Jeremy came up a few minutes later and caught me crying. He sat at my feet, held my hands and said, "Honey, the woman said she had more puppies back at her house. Let's go look at them." I said, "No, that puppy was special. And I didn't even want another dog, so I don't know why I'm so sad." He said, "Let's just go look. If you don't find another dog you like, no big deal." I relented.

At 5pm, we went over to the house where the Colorado Aussie Rescue team was tending to the abandoned pups. They had a garage full of 13 Australian shepherd mixes, in all shapes and sizes. After telling the woman our home situation, she pulled out three little female pups for me to look at. They were so cute -- but I just didn't feel it. They were skittish, and you could tell their experience on the abandoned farm in Texas had made them wary. Jeremy fell for a little beige female, and I thought, Great. He's in love with this dog, and I'm going to have to be the bad guy and say I don't want her. I think the woman could tell I was hesitant, so she kept bringing out other pups for me to look at, all the while telling us their amazing story of survival and healing. She pointed out a big, handsome male in the kennel who was "the leader," and I didn't even want to look at him. An alpha male rescue dog? Yeah, not my cup of tea.

I was getting ready to tell Jeremy let's go home and think about it. I didn't bond with any of the pups. Obviously I was not meant to get a dog.

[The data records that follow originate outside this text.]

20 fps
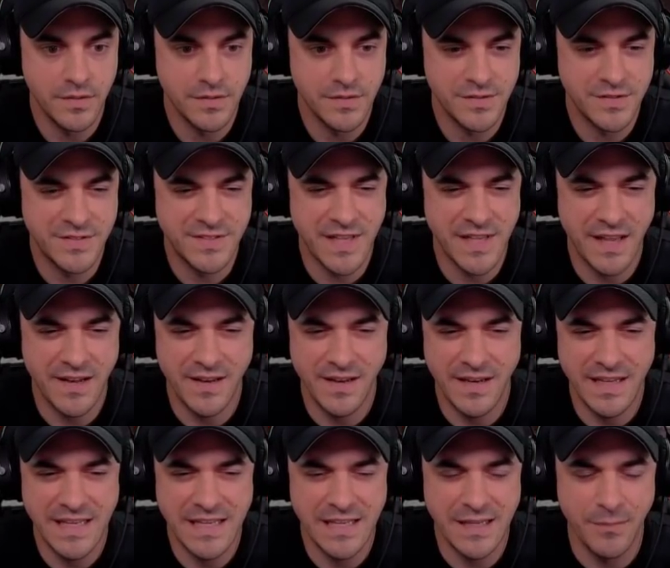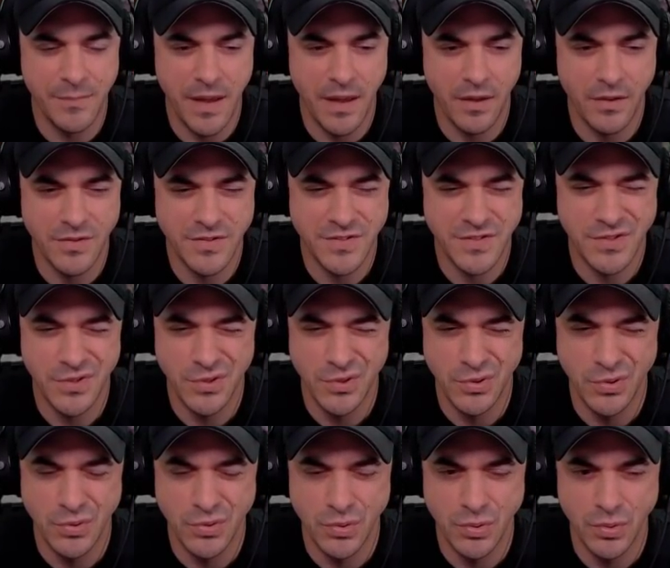send an email
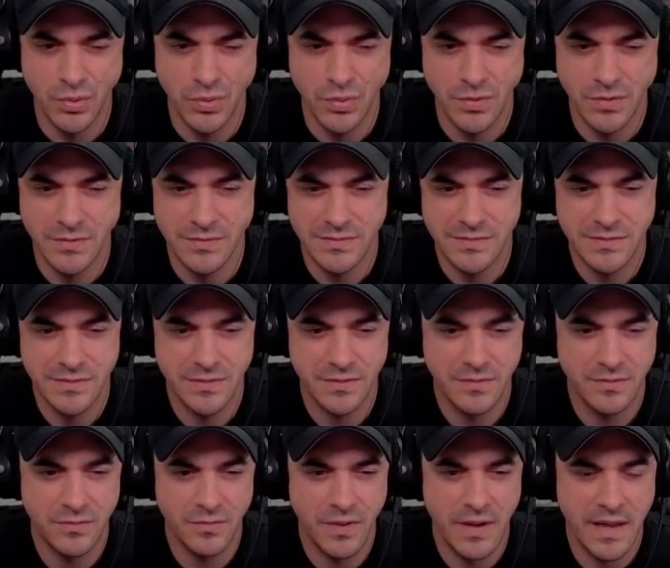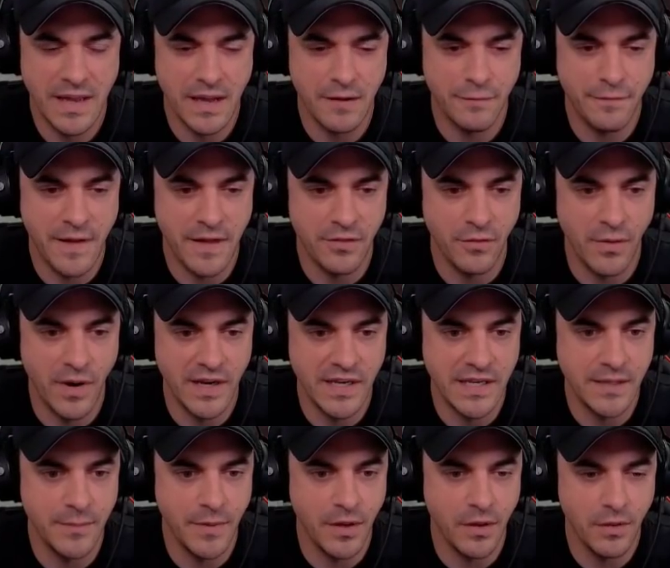to, I gotta find the right
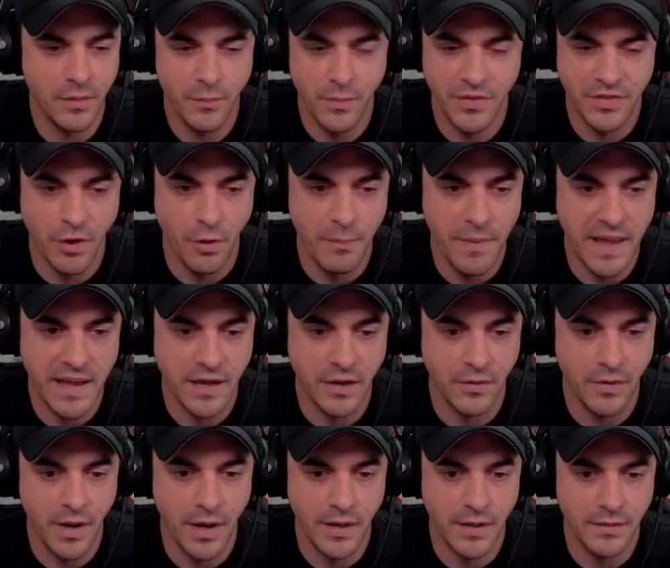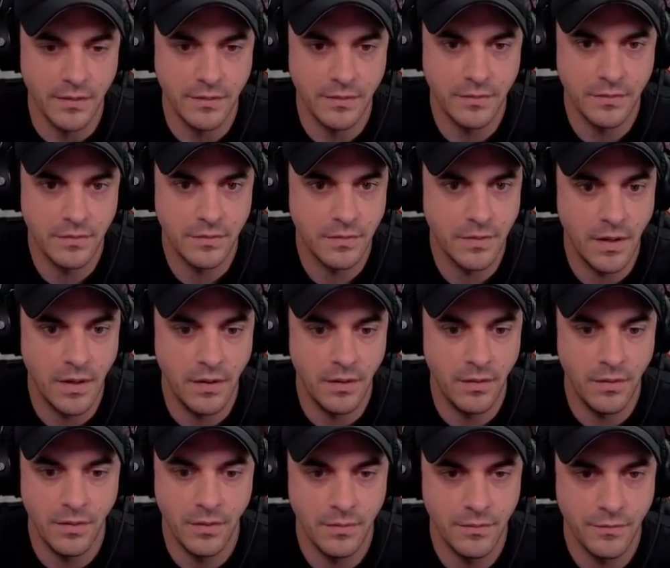email, but they'll make it right
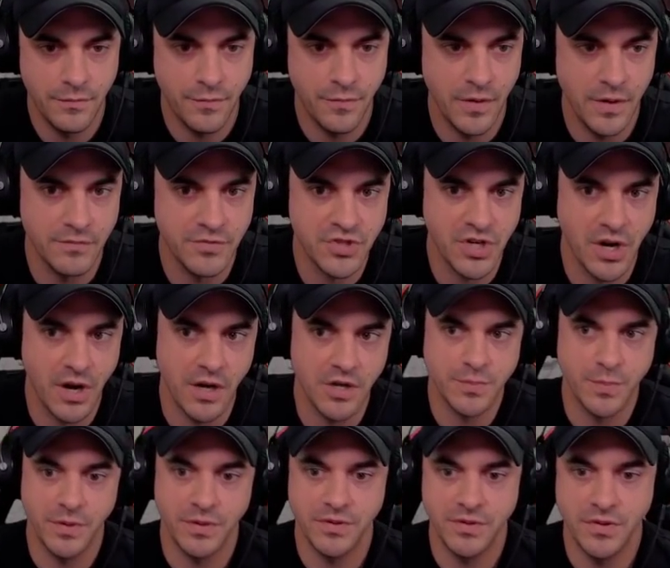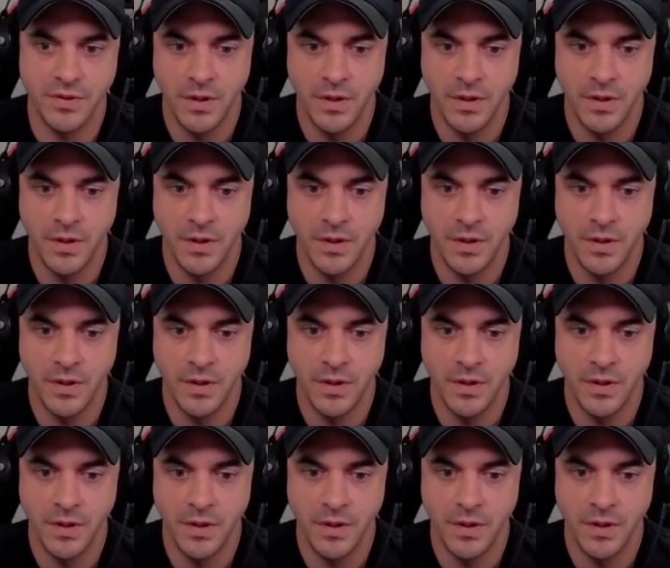and free of charge. But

Then the woman let the "leader" out. He was drop-dead gorgeous, with intelligent eyes and long legs. He walked right up to us, more confident than any of the other dogs. But he didn't jump, he didn't bark. He just let us pet him, and he collapsed in that Aussie floppy-leg way as I scratched his chest. He wasn't "alpha," he was just confident. It was easy to see why the other dogs considered him the leader. Jeremy picked him up and he just went limp in his arms. He was mellow, but friendly and confident -- and I was falling in love.

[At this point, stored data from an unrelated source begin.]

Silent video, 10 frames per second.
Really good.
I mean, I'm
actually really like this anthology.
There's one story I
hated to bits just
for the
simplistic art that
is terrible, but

The woman let the leader dog out into her back yard -- he had never been out there and never seen snow. He pranced to the snow, then pranced to the kennel in the back yard which held some Siberian huskies, then pranced back over to us. He didn't take off, didn't bark, didn't dig in the snow. He was just happy and having fun. And I thought, This dog has been through hell. And look at him. He's still capable of love and happiness. He's going to fit right in with us.

I put a hold on him right then and there. He's got one more week of treatments for the diseases he carried in from the Texas farm (he wasn't diseased, but was exposed to others who were), and then Hero is coming home with us.

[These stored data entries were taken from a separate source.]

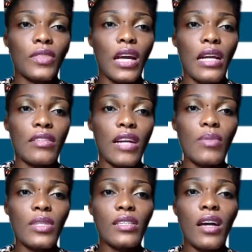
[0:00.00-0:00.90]
I
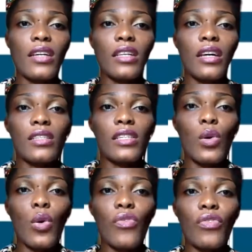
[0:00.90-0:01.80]
grabbed his eyeglasses
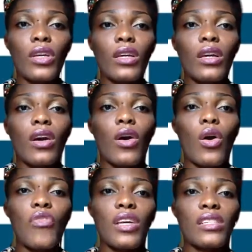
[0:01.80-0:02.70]

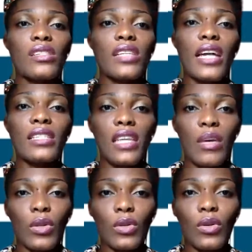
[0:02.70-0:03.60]
off a side table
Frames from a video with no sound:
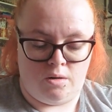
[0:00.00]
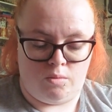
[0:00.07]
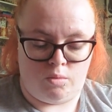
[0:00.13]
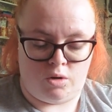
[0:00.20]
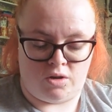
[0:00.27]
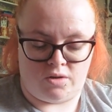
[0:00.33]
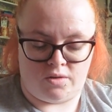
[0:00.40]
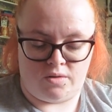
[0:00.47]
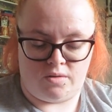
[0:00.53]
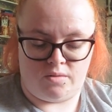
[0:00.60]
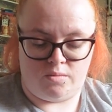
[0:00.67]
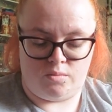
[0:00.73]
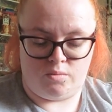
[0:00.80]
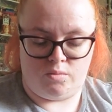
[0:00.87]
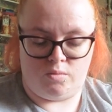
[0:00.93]
£1
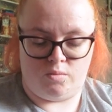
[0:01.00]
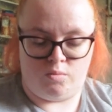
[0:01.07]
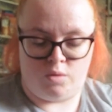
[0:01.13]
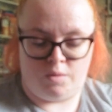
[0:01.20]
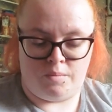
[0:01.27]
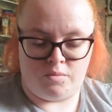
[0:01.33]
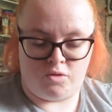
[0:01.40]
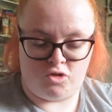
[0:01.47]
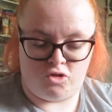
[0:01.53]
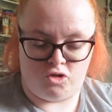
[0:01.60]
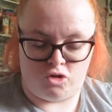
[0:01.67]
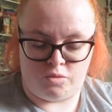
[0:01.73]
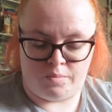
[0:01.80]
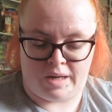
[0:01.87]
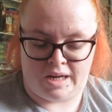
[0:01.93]
to
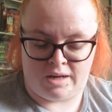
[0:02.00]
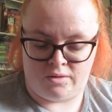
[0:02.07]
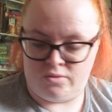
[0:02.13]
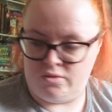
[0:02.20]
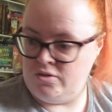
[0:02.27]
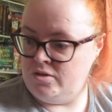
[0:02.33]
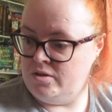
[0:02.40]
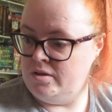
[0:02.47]
£2.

We spent so much time at the rescue, and then so much money on adoption fees, we decided that we would not go to a hotel last night. Rather, we went out on a date. We saw Beautiful Creatures at our local dine-in theater, and got fried pickles and half-baked chocolate chip cookies. I had a hard time getting to sleep last night, I was so excited about Hero.

As my dad keeps saying, "God guided us." I believe that. Nothing else would have distracted me from the pain of what yesterday meant for us. Nothing else would have cracked open my heart on such a sad day. And to find a dog who, like us, had been through unspeakable trauma and is still able to love with wild abandon -- that's God working.

1 comment:

  1. This post made me cry happy tears. Not only did you make it through the pain and grief of yesterday, you were lead to save a soul that was obviously meant to be with you. Everything really does happen for a reason. I'm so glad you could find so much love on such a hard day to face.